----- Data for analysis -----

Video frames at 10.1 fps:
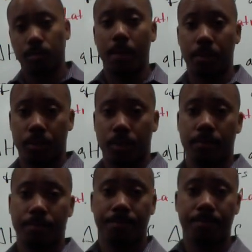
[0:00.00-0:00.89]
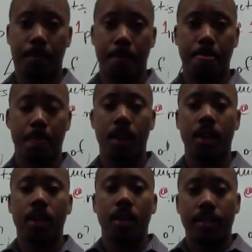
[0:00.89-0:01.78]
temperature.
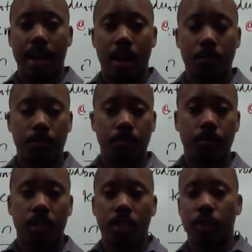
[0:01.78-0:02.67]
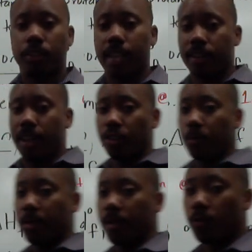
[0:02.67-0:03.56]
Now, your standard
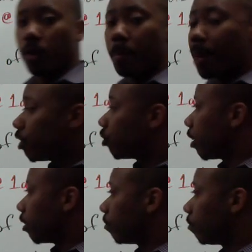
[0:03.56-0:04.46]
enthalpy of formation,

-----
----- Data for analysis -----

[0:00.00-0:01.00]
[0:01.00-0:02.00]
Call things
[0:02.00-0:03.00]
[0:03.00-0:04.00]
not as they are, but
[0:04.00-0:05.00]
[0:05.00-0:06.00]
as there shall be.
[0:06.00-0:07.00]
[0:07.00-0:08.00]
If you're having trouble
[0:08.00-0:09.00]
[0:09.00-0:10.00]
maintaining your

-----
----- Data for analysis -----

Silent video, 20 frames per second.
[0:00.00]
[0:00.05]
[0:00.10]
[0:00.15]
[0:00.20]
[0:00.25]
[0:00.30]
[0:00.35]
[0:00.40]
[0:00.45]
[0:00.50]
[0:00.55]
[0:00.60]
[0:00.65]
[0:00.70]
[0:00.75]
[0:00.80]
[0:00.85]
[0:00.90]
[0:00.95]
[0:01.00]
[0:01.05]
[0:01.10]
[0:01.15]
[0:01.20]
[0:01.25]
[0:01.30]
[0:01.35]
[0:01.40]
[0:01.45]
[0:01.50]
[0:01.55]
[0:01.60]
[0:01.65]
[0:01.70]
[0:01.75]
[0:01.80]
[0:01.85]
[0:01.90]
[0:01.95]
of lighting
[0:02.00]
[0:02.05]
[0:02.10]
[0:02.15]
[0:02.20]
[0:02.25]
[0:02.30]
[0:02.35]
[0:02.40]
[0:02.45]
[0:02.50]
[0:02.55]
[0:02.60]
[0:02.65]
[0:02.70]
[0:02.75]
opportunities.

-----

Copy out each line of the records above that includes "frames".

- _Written answer_:
Video frames at 10.1 fps:
Silent video, 20 frames per second.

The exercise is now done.